What is required: Could you copy exactly the lines below from the one with "[00:09:02.74 to 00:09:03.64]" to the one with "Transcript: a, an", inclusive, leaving out any pictures?

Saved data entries
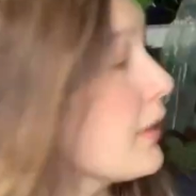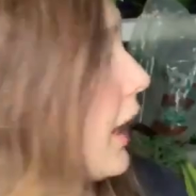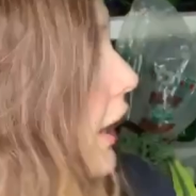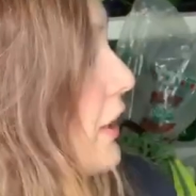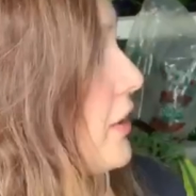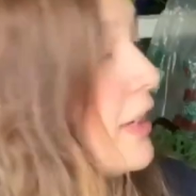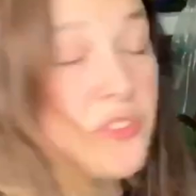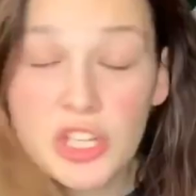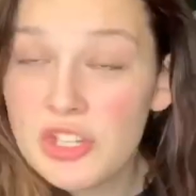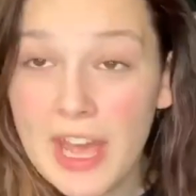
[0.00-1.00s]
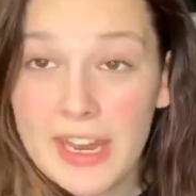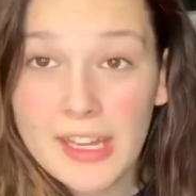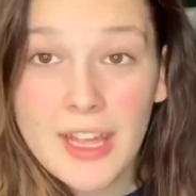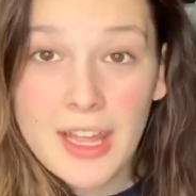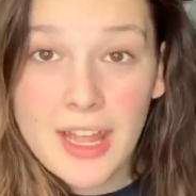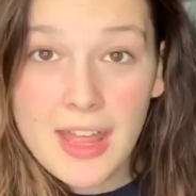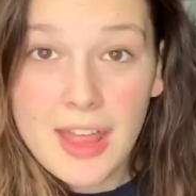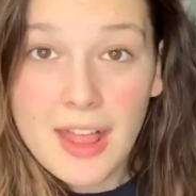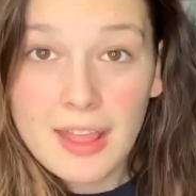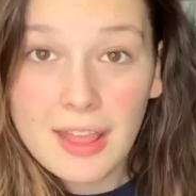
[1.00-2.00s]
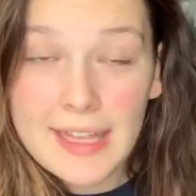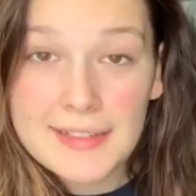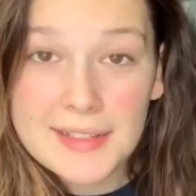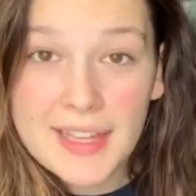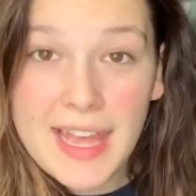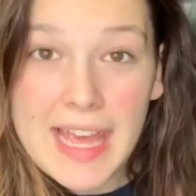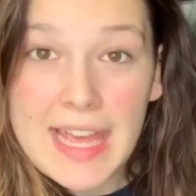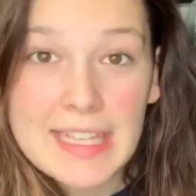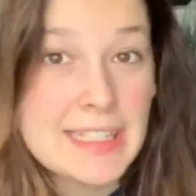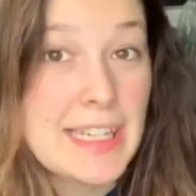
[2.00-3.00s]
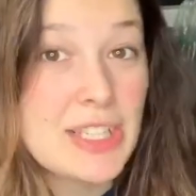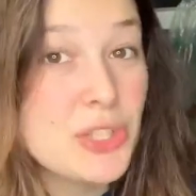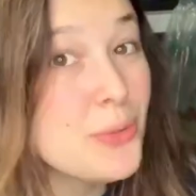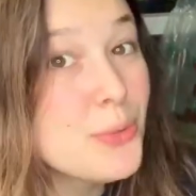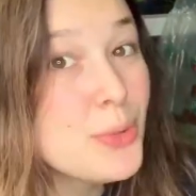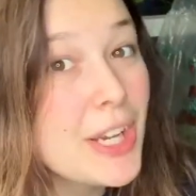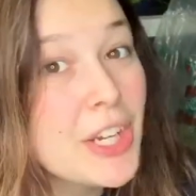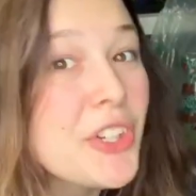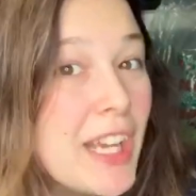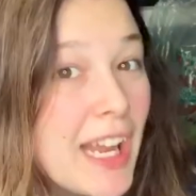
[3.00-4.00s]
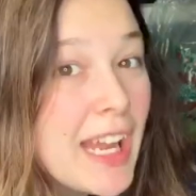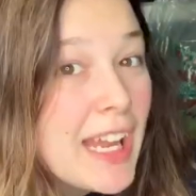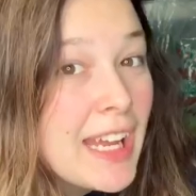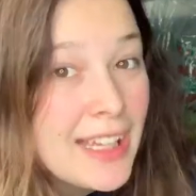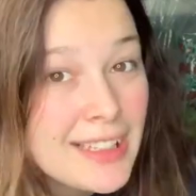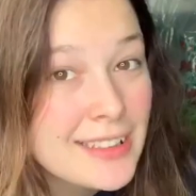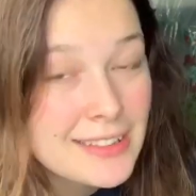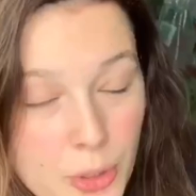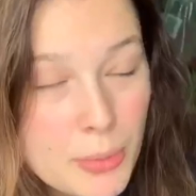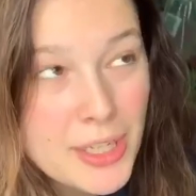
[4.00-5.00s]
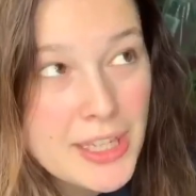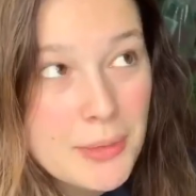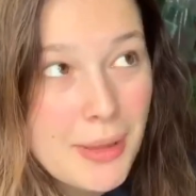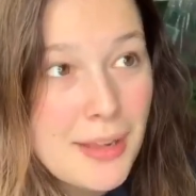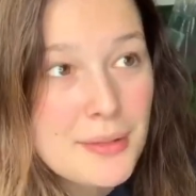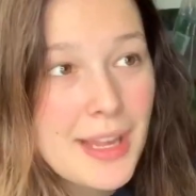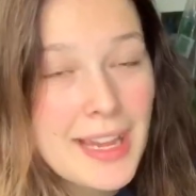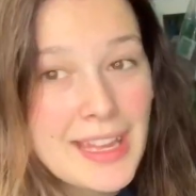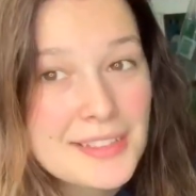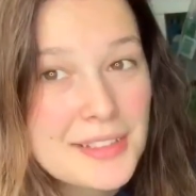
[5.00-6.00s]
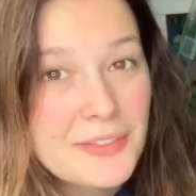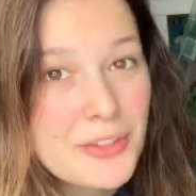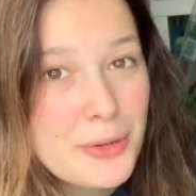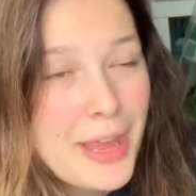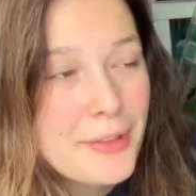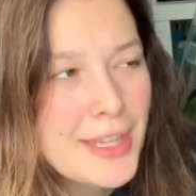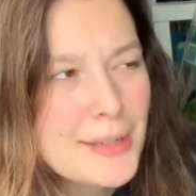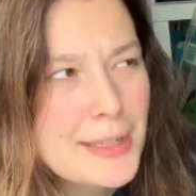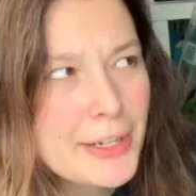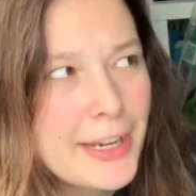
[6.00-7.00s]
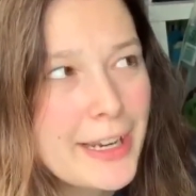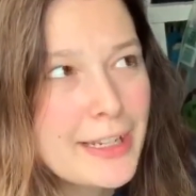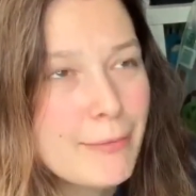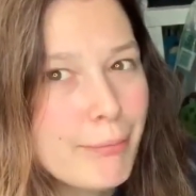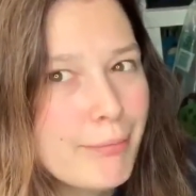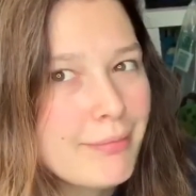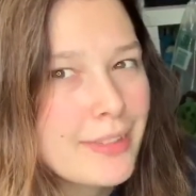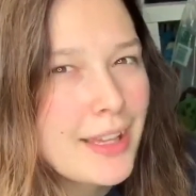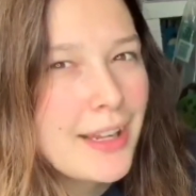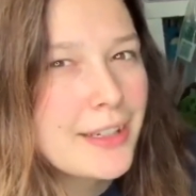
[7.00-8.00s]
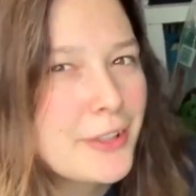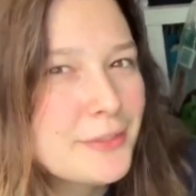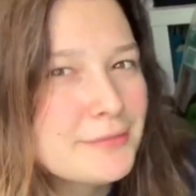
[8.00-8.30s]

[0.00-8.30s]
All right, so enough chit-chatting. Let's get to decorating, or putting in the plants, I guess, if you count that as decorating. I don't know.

---

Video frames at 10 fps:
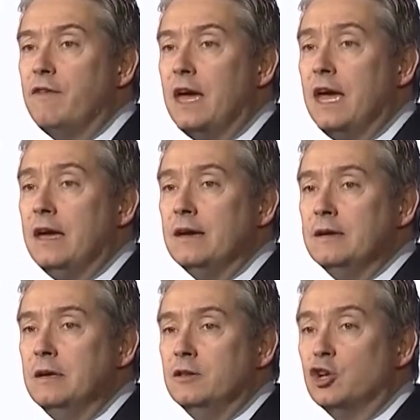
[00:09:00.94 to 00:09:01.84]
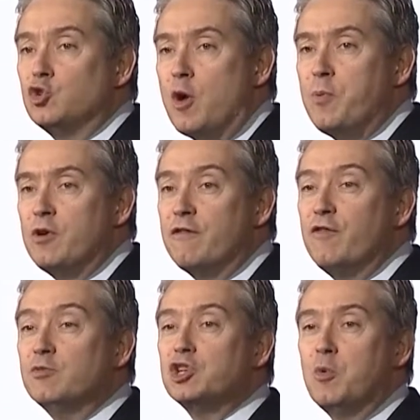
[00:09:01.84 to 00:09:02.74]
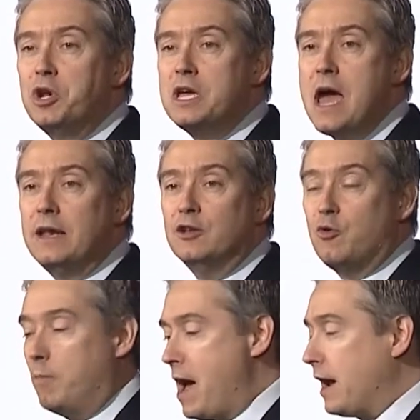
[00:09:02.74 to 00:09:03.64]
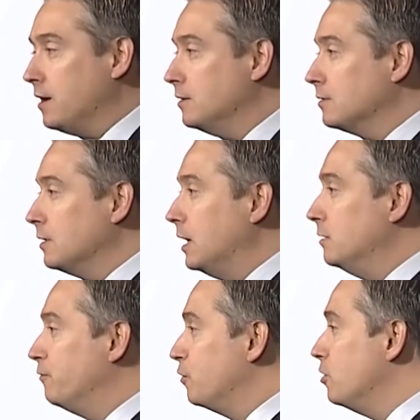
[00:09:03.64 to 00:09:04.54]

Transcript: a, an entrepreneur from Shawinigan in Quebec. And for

--

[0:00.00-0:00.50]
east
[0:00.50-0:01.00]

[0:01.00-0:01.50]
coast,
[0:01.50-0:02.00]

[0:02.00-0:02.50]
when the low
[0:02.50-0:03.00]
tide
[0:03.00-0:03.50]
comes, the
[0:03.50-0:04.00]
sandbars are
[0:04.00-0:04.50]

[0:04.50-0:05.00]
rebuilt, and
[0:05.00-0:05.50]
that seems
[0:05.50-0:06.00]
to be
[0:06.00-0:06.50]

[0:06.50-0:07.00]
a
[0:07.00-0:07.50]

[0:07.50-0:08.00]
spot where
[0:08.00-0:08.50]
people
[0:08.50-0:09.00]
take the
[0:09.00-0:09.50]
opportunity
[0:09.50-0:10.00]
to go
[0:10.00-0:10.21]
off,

Solution:
[00:09:02.74 to 00:09:03.64]
[00:09:03.64 to 00:09:04.54]

Transcript: a, an entrepreneur from Shawinigan in Quebec. And for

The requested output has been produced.